Activity -> Although the records contain pictures, only their text should be reproduced, exactly as written.

Exercise materials ->
◆ ◆ ◆
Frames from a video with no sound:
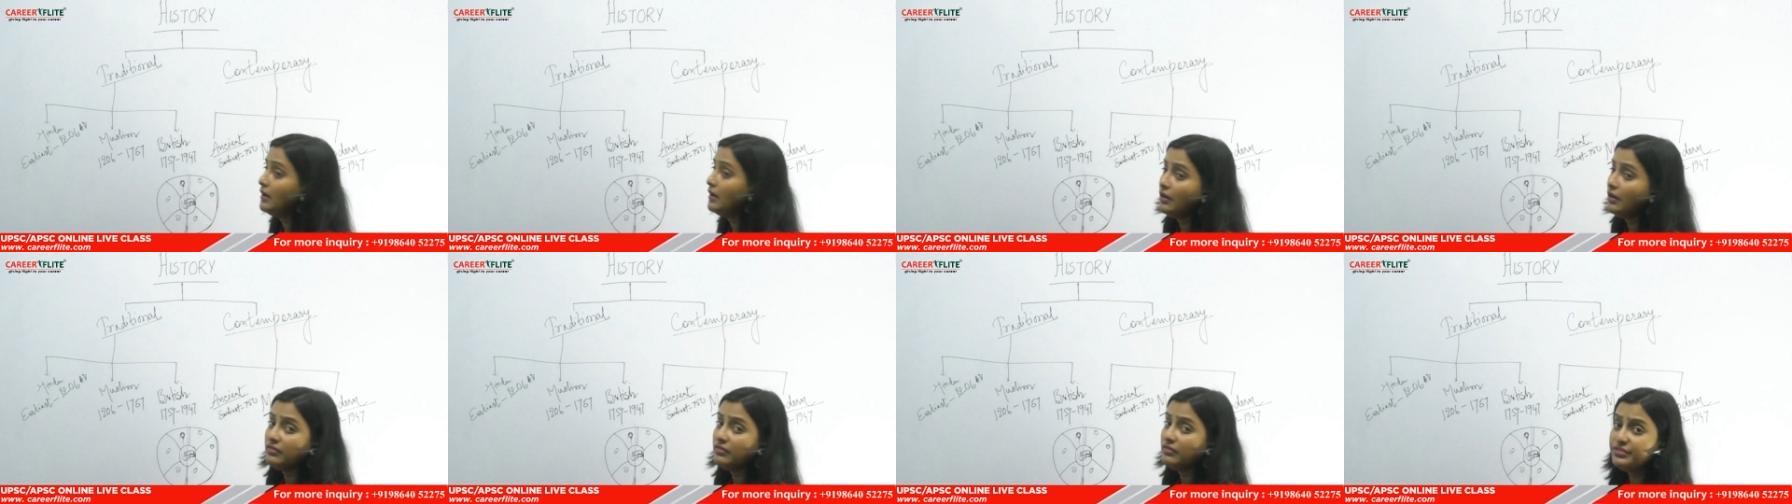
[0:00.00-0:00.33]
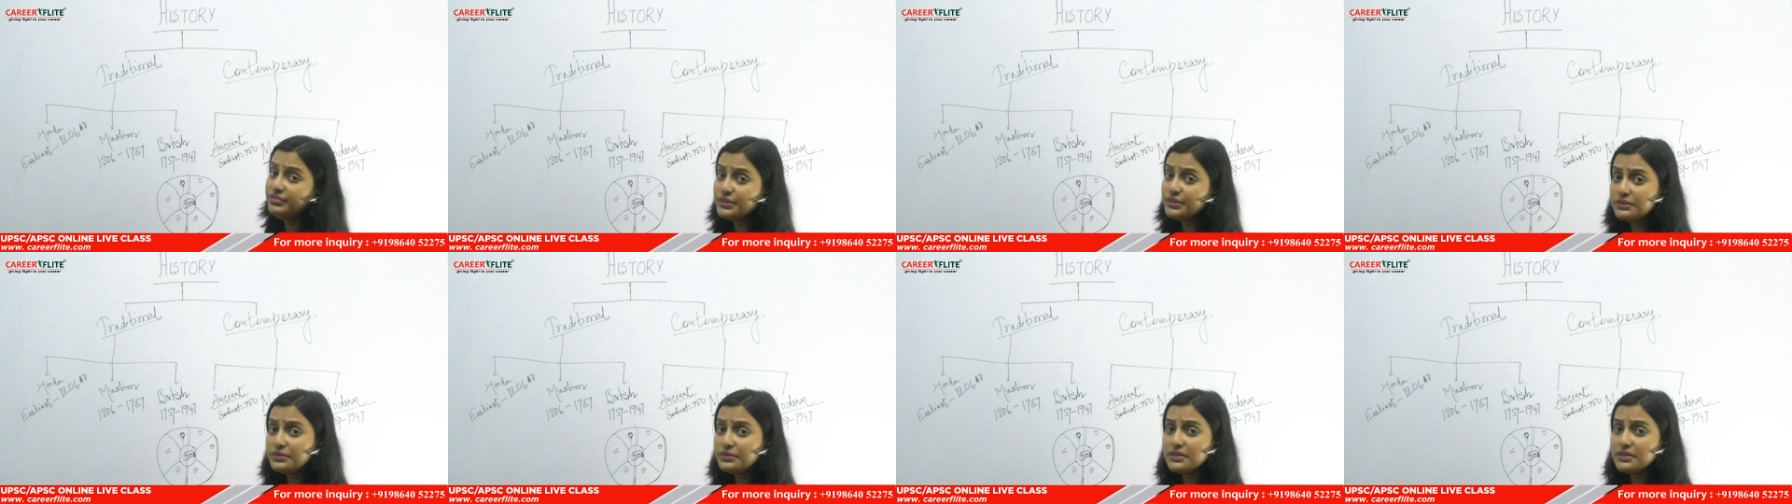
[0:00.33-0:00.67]

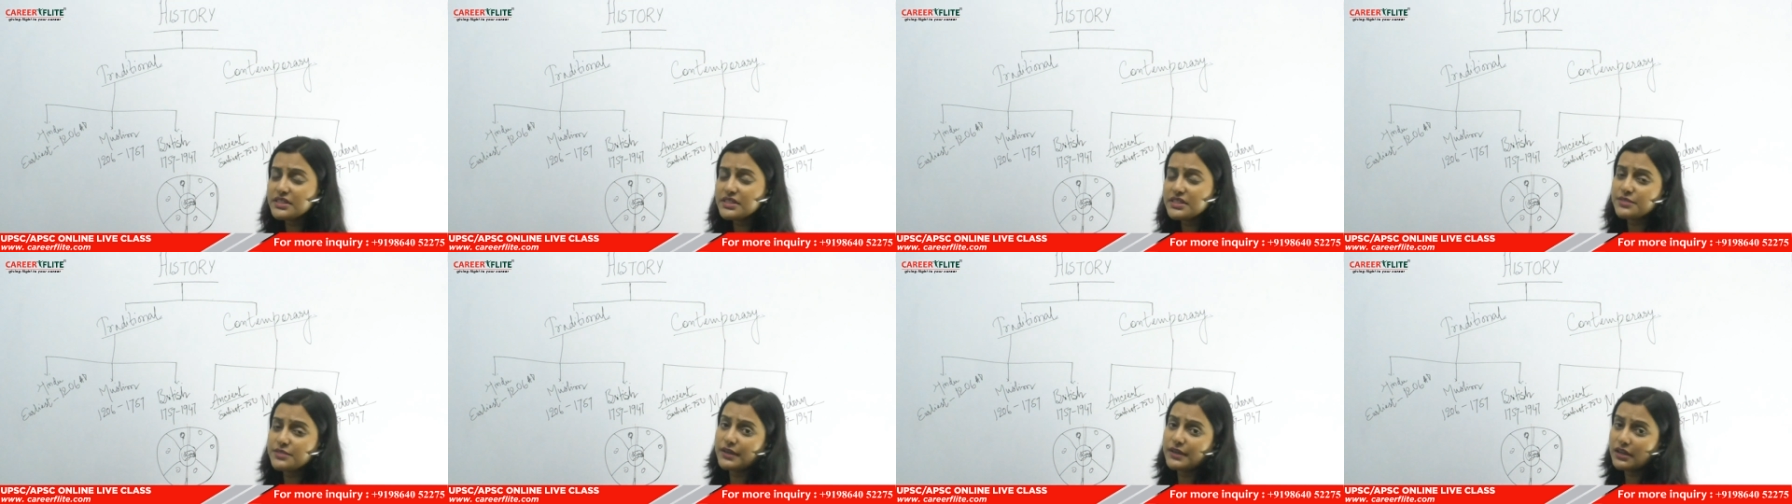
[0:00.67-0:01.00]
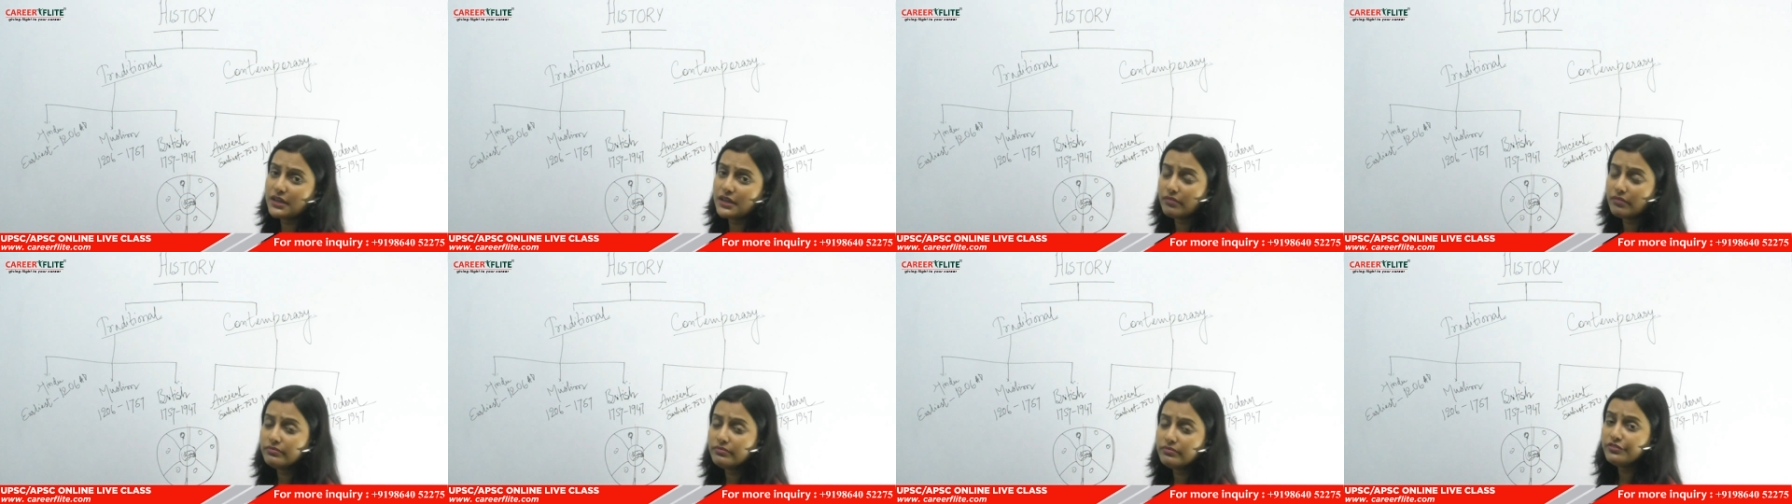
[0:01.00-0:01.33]
feudals
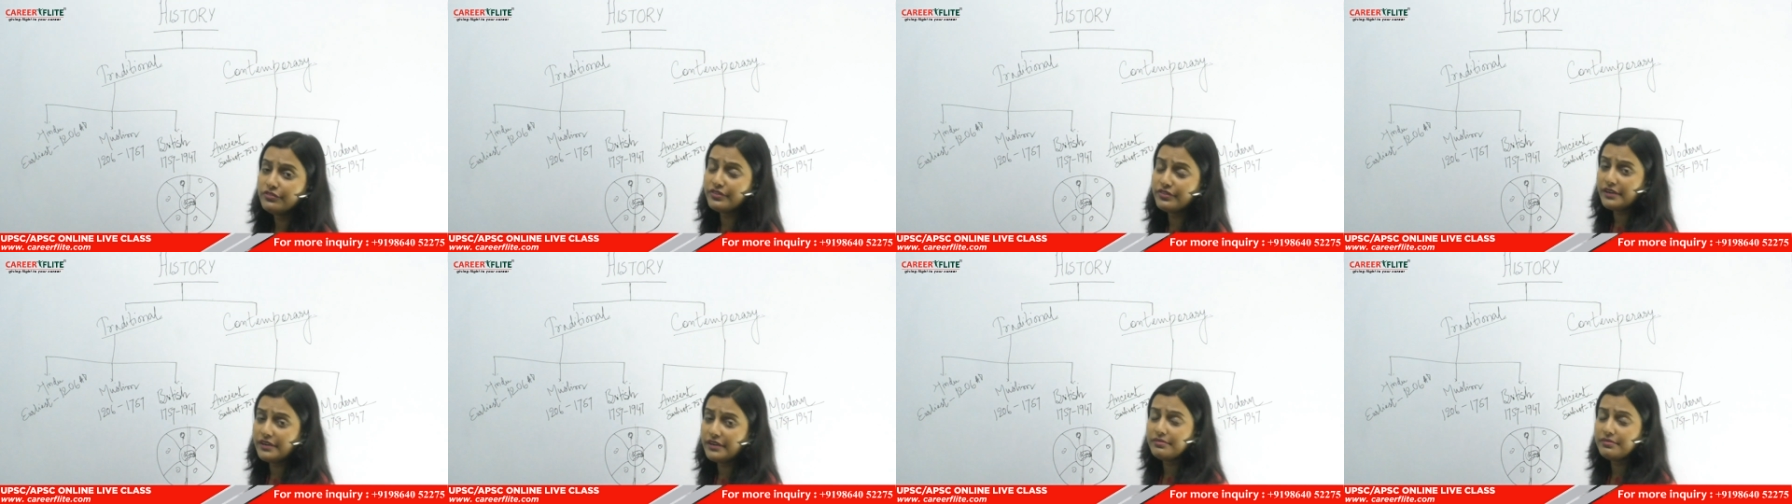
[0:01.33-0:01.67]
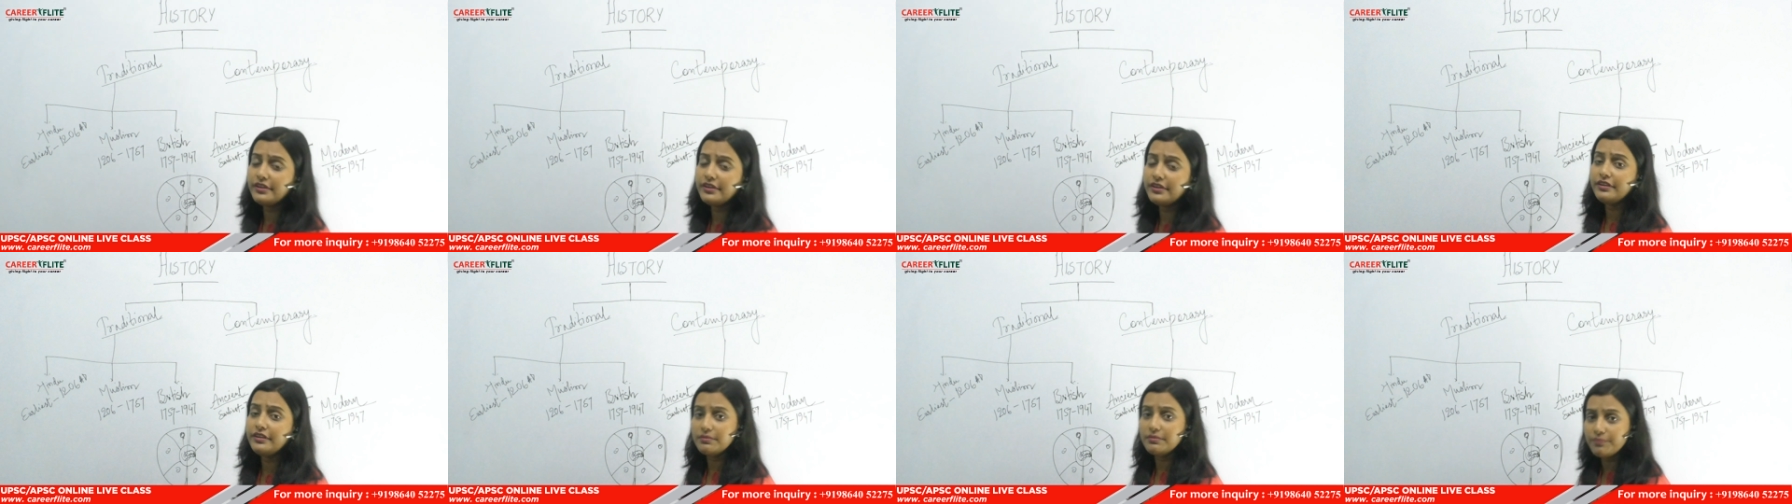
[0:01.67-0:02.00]
become very,
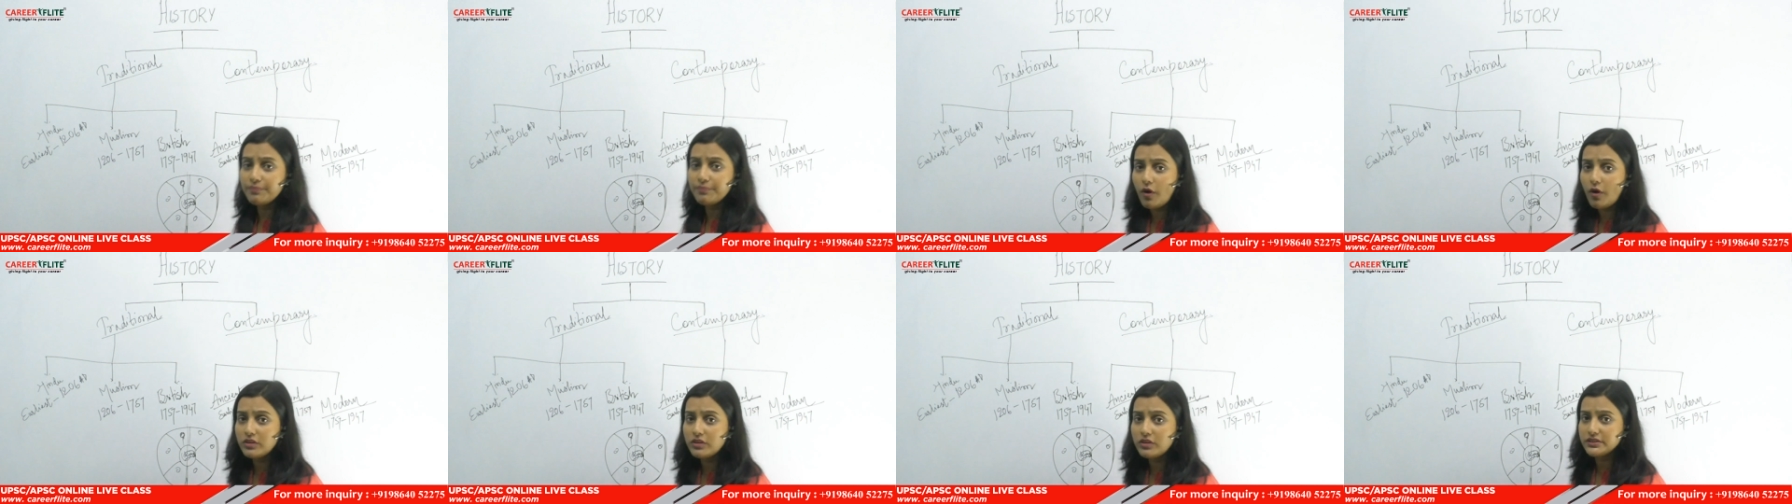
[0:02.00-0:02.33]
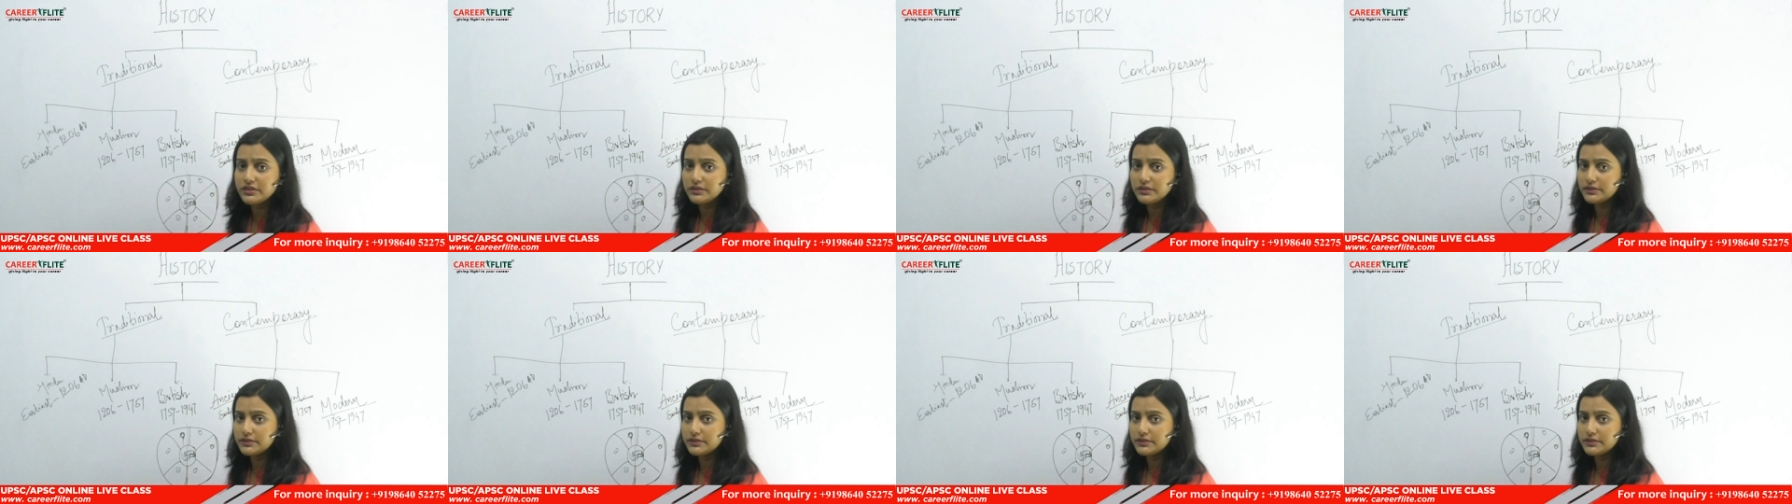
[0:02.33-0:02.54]
very important.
◆ ◆ ◆
Answer to the problem ->
Frames from a video with no sound:
[0:00.00-0:00.33]
[0:00.33-0:00.67]

[0:00.67-0:01.00]
[0:01.00-0:01.33]
feudals
[0:01.33-0:01.67]
[0:01.67-0:02.00]
become very,
[0:02.00-0:02.33]
[0:02.33-0:02.54]
very important.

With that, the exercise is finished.